TRY IT — Scan the entries below and return each line that contains "Transcript".

SUPPLIED MATERIAL —

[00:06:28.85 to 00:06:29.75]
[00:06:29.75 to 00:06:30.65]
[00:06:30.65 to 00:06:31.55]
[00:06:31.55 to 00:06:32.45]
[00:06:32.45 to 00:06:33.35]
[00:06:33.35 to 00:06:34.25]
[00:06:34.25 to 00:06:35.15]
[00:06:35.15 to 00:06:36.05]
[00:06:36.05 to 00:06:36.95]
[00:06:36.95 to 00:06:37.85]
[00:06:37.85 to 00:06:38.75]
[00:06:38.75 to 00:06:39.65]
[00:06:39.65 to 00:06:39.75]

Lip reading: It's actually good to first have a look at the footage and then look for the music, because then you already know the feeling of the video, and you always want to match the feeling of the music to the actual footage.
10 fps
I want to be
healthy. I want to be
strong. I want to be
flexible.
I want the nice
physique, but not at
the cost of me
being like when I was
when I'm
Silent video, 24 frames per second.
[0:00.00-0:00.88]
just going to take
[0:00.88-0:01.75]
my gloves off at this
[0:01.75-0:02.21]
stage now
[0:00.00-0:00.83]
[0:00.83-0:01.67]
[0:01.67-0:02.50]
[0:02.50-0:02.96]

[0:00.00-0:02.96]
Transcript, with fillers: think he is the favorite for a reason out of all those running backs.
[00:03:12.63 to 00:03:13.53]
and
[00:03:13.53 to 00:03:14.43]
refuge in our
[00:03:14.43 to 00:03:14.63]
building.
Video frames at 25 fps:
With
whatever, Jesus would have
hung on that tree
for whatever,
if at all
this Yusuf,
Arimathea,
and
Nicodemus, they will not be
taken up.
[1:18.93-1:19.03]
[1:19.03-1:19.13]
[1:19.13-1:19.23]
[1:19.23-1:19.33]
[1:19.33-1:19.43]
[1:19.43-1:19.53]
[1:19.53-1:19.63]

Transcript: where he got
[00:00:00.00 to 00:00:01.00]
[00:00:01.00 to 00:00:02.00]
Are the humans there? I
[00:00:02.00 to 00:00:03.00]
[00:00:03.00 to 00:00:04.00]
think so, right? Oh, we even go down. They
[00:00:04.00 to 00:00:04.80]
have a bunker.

COMPLETED EXERCISE —
Transcript, with fillers: think he is the favorite for a reason out of all those running backs.
Transcript: where he got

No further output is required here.